Menurut peternak unggas di Pati, Barry, bahwa pola bisnis unggas saat ini telah menciptakan sistem yang sangat tidak adil.
Perusahaan integrator, melalui integrasi vertikal yang sempurna, disebutnya pula, telah menguasai seluruh mata rantai, dari hulu hingga ke hilir, mulai dari bibit induk (GPS,PS), produksi Day Old Chick (DOC), pakan, obat-obatan hingga pemotongan dan pemasaran akhir.
“Cengkeraman ini paling terasa di segmen sarana produksi peternakan (sapronak), harga DOC, pakan dan obat-obatan yang melambung tinggi.
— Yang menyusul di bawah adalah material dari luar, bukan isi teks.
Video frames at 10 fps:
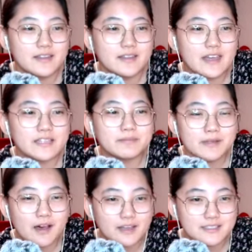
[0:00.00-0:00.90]
that
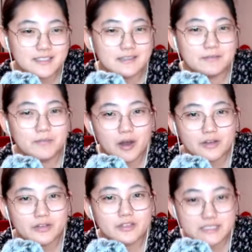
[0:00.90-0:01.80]
plot in
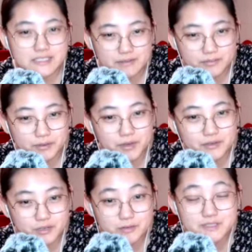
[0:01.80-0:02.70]
modern contemporary
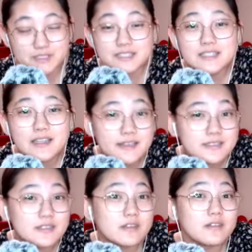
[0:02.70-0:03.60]
dramas, unless
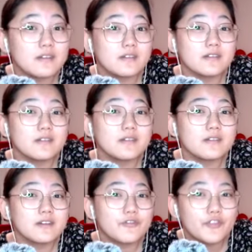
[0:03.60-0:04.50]

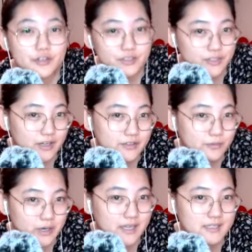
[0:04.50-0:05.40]
if they're done
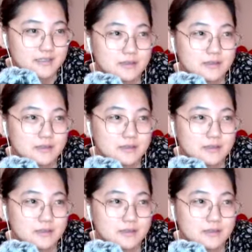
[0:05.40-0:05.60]
right.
Disuplai oleh entitas yang sama, yang juga menjadi pesaing utama peternak rakyat”, kata dia.
Ironisnya, saat harga ayam hidup di pasaran melonjak tinggi di atas Harga Acuan Penjualan (HAP) yang ditentukan pemerintah, yakni Rp.8.000 per ekor, bahkan menyentuh Rp.9.000 per ekor, lanjutnya, peternak justru kesulitan mendapatkan DOC.
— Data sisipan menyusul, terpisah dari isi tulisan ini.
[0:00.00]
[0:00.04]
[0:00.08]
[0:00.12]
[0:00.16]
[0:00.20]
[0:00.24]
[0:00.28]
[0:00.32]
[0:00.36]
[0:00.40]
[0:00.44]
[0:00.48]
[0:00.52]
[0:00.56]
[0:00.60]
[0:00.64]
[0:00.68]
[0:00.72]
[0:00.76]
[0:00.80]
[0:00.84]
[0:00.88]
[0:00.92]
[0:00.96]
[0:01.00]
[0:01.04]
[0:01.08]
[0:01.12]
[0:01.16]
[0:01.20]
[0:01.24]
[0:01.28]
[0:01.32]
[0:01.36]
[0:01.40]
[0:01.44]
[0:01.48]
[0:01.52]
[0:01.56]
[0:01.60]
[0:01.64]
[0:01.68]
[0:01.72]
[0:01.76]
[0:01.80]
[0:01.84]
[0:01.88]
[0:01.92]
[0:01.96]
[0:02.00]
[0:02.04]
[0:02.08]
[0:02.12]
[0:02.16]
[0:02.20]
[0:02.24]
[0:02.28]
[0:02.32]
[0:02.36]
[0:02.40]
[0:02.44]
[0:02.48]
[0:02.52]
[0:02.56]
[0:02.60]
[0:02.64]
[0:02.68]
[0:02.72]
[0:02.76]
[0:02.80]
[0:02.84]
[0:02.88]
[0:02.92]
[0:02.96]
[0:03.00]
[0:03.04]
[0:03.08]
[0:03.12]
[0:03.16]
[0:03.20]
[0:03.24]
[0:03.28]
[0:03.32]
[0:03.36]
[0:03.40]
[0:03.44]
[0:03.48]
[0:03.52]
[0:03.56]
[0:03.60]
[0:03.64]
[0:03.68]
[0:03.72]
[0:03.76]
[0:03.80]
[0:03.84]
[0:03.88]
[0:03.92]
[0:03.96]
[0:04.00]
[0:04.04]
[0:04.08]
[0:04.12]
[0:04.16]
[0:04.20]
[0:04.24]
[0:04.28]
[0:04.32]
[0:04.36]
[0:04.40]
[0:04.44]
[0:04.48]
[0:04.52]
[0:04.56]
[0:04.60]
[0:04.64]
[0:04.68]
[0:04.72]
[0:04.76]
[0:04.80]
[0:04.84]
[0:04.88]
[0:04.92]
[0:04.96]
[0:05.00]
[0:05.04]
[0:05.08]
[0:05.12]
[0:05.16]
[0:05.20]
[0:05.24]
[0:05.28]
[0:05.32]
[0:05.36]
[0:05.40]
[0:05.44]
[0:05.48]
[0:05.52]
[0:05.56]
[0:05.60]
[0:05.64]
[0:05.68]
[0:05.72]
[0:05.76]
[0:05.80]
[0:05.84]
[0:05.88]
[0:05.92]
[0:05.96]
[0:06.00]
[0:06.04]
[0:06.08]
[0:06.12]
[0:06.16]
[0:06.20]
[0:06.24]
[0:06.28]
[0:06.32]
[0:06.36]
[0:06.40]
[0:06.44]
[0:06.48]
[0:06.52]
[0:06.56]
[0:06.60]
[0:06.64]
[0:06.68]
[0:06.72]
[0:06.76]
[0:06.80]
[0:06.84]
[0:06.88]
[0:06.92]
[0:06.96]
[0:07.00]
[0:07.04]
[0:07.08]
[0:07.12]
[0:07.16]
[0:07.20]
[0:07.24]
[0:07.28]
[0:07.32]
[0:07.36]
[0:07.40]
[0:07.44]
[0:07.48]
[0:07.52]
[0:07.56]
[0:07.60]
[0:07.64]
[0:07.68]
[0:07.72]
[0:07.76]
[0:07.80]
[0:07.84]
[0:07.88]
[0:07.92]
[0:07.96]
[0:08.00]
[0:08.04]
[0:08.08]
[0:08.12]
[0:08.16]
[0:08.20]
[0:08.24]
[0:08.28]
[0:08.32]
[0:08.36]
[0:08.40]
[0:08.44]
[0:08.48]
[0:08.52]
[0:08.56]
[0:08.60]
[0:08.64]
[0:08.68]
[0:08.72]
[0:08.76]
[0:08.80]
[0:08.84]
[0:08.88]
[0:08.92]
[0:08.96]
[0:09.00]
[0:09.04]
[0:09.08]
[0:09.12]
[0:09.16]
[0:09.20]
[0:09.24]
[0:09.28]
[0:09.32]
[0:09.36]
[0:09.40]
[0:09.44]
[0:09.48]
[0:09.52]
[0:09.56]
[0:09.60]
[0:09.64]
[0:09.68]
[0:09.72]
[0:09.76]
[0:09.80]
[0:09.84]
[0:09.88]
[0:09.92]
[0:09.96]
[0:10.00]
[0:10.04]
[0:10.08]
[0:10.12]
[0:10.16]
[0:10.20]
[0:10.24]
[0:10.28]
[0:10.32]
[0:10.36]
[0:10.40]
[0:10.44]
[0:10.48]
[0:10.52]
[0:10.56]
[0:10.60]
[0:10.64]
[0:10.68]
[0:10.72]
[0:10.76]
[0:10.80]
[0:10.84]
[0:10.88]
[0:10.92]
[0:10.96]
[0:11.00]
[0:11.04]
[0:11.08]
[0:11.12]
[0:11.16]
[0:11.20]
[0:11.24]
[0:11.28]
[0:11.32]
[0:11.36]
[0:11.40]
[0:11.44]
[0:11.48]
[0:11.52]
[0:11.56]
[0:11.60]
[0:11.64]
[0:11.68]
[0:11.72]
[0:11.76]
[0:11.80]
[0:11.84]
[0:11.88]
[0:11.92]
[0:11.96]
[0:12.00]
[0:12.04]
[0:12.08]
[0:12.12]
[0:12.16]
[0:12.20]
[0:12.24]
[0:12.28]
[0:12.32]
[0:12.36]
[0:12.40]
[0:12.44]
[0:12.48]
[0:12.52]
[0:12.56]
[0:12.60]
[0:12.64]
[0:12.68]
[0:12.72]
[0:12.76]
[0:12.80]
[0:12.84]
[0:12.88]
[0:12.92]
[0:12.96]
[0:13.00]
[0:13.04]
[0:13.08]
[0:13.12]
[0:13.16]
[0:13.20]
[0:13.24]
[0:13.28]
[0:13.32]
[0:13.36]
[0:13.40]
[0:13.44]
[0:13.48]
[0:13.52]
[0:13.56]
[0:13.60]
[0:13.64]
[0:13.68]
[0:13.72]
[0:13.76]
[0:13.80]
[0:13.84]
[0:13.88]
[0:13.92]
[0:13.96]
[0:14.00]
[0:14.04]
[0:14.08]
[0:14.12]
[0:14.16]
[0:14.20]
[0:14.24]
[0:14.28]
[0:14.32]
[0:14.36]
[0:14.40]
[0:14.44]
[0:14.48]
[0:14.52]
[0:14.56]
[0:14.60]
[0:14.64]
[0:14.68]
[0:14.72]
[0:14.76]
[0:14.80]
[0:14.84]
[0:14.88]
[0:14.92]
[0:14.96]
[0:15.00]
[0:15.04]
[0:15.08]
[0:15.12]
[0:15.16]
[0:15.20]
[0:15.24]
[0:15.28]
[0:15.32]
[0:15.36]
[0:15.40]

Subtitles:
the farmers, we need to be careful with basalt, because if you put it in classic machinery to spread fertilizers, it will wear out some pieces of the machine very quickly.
“Pasokan diarahkan untuk kandang milik integrator sendiri (internal breeding) atau mitra terdekat. Akibatnya, peternak rakyat kosong berkepanjangan karena susah mendapat DOC”, lanjutnya.
Akibatnya, disaat kejayaan harga, peternak rakyat tidak bisa panen, namun disisi lain, integrator meraup untung besar.
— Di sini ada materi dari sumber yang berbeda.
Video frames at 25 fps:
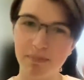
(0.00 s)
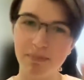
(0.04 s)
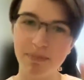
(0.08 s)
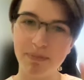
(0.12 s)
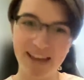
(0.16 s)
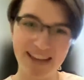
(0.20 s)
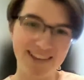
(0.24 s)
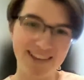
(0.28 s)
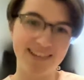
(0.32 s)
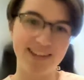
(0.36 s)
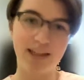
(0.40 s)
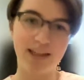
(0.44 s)

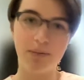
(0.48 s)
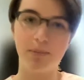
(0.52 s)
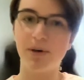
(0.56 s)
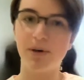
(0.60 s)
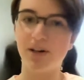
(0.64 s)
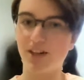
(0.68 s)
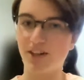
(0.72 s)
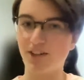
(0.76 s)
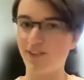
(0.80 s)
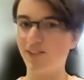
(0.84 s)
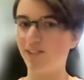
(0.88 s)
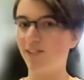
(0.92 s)
basic
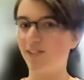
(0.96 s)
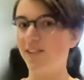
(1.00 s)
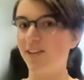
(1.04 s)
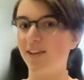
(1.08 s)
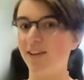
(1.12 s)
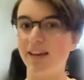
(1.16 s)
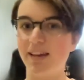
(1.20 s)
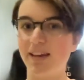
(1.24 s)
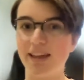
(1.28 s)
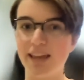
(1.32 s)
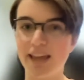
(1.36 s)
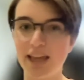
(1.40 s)
parts:
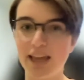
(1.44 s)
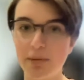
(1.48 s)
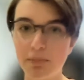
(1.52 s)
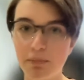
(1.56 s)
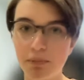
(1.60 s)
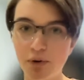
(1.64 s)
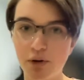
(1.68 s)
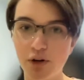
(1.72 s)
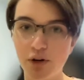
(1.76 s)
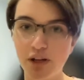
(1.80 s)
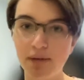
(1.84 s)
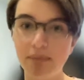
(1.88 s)

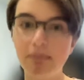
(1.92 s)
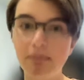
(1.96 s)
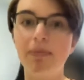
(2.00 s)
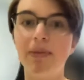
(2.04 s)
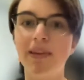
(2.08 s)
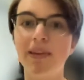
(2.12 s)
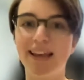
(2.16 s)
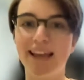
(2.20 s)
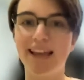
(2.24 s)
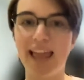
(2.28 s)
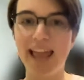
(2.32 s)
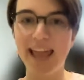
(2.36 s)
input,
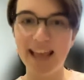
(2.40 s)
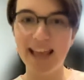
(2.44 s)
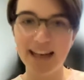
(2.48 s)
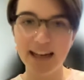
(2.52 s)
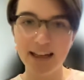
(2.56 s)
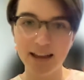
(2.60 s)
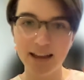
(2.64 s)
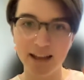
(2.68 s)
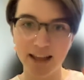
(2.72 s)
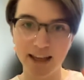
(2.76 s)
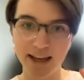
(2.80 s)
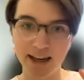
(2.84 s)

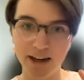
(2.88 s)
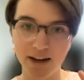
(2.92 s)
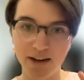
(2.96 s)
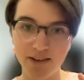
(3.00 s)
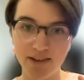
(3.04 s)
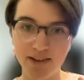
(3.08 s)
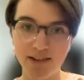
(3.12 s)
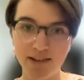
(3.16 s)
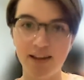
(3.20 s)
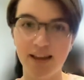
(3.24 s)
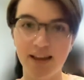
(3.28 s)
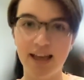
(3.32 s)
hidden
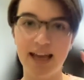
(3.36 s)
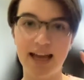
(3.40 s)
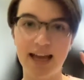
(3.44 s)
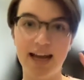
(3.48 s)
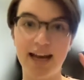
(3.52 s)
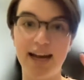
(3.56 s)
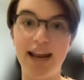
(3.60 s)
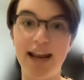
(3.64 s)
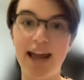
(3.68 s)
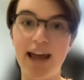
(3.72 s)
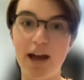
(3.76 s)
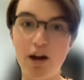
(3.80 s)
layers,
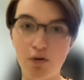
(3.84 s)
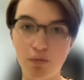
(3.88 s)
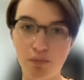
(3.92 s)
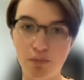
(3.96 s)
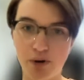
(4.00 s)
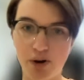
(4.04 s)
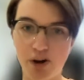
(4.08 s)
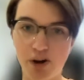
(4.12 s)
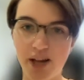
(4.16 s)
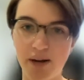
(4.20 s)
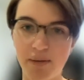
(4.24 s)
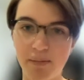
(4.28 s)
and
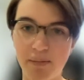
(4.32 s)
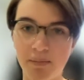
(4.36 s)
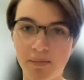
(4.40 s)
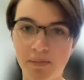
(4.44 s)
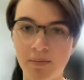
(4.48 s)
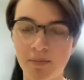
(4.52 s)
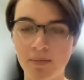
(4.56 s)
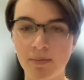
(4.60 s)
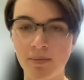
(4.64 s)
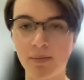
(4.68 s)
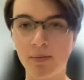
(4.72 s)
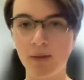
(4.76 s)
output.
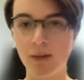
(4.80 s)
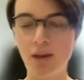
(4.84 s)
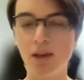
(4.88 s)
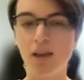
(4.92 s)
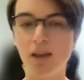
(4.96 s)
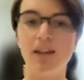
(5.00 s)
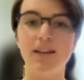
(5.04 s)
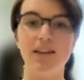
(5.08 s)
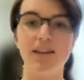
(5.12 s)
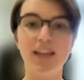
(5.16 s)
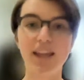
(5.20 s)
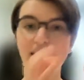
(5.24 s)

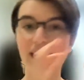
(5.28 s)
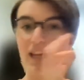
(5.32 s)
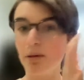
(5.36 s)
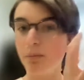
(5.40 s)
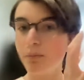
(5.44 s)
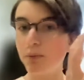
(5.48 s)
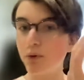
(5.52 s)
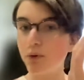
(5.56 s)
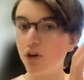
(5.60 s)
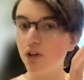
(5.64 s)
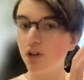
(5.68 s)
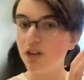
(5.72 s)
The
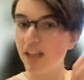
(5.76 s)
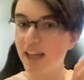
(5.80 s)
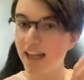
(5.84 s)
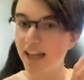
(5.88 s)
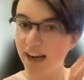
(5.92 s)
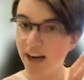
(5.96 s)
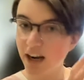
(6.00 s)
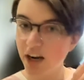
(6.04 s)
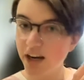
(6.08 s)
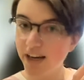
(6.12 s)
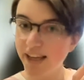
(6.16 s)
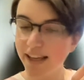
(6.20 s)
input
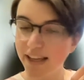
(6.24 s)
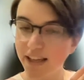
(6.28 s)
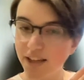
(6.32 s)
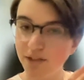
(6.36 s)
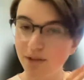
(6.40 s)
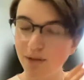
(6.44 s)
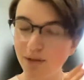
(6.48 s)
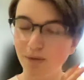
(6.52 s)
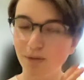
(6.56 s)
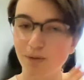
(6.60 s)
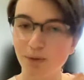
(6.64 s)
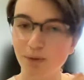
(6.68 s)
layer
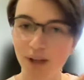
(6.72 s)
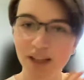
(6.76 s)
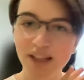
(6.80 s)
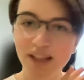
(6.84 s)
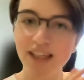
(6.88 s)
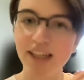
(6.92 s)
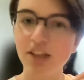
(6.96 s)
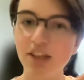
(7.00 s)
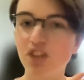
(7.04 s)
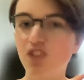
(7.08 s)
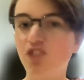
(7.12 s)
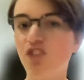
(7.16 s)
is
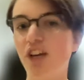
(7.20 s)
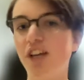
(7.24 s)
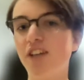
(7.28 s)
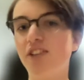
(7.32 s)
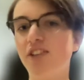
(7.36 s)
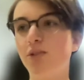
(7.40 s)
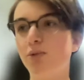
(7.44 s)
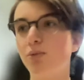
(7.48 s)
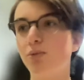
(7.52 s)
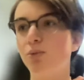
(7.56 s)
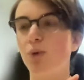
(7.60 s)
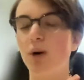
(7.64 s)
really
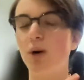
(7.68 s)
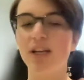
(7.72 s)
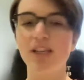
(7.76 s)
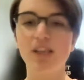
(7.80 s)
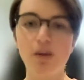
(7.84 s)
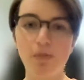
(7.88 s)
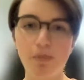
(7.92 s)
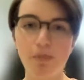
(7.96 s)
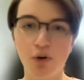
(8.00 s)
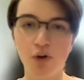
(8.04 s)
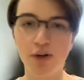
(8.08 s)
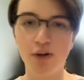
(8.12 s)
just what
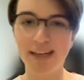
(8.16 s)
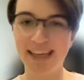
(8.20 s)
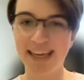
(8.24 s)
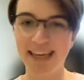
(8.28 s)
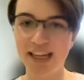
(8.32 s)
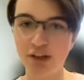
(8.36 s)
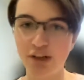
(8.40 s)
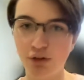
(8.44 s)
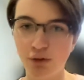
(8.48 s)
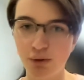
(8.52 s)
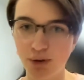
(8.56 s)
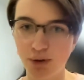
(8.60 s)
you put
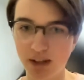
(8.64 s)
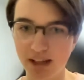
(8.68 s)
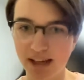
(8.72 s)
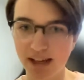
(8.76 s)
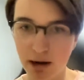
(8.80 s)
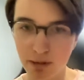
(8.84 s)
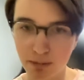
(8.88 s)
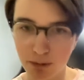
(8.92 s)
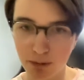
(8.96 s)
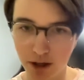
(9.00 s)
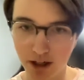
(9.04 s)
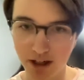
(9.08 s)
into the
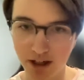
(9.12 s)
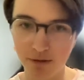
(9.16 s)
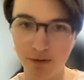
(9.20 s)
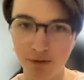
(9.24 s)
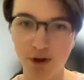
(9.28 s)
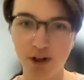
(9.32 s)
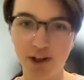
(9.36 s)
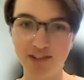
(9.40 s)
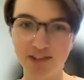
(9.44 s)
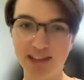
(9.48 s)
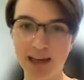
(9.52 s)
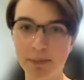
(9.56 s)
network. For
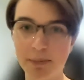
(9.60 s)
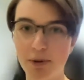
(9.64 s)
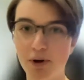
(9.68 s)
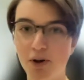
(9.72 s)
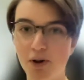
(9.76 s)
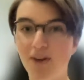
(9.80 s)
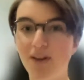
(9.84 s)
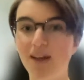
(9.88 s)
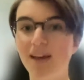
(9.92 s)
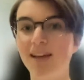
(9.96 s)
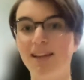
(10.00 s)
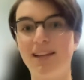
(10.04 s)

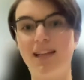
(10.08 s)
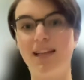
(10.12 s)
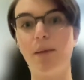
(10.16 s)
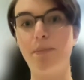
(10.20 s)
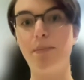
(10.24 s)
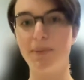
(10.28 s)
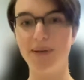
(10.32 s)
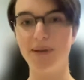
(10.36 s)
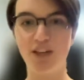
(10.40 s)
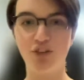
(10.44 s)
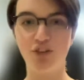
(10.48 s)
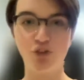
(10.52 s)
example, that
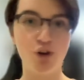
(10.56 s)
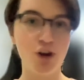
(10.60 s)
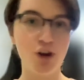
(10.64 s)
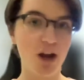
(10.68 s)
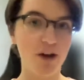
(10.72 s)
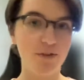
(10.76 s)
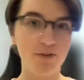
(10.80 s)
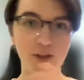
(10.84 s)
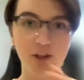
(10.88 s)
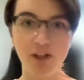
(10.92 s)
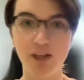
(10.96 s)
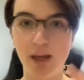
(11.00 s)
picture
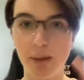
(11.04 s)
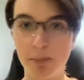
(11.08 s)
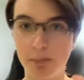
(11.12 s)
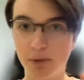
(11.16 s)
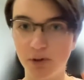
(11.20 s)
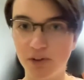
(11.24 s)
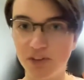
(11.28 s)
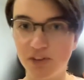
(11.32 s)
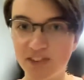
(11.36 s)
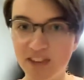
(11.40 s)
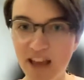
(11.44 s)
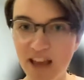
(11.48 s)
of the
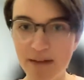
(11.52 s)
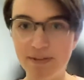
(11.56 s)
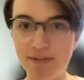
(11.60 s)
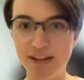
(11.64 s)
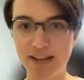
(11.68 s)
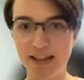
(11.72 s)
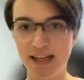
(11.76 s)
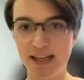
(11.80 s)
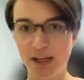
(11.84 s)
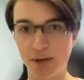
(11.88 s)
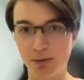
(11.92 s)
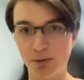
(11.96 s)
number 7
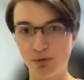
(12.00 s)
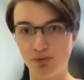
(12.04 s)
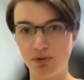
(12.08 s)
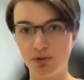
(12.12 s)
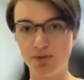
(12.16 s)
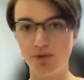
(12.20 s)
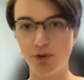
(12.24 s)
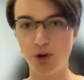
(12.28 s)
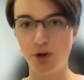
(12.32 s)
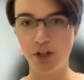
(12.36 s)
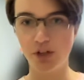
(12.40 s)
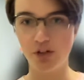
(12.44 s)
that I was
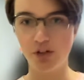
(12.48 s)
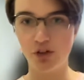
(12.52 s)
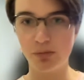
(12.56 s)
referring to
Derita peternak rakyat tidak sebatas itu, melainkan masih dihantui tingginya beaya sapronak dan harga jual ayam hidup (livebird) jatuh di bawah harga pokok produksi (HPP).
Ini disebut bukan sekadar adanya ketidakstabilan pasar, tetapi gejala dari yang dituding sebagai struktur pasar oligopolistik, yang dimotori oleh segelintir perusahaan integrator.
Pemerintah pun dinilai ada kesan ketidak-mampuan atau ketidak-beranian dalam mengendalikan situasi ini, melalui regulasinya.
Regulasi yang mengatur adanya pemisahan usaha budidaya atau adanya pembatasan kuota, ungkap Barry, terasa tumpul. Terbukti, adanya integrator masuk ke wilayah budidaya (on-farm), melalui skema kemitraan, yang seringkali membuat rugi peternak plasma.
Ia berharap, pemerintah hadir sebagai stabilsator dan penjamin keadilan ekonomi, di tengah situasi fluktuasi harga.
Ditegaskan, kepunahan peternak rakyat, merupakan ancaman ketahanan pangan, apabila kondisi itu dibiarkan. Maka fungsi regulasi harusnya mampu menciptakan iklim usaha yang adil, bukan membiarkan mekanisme pasar bergerak liar.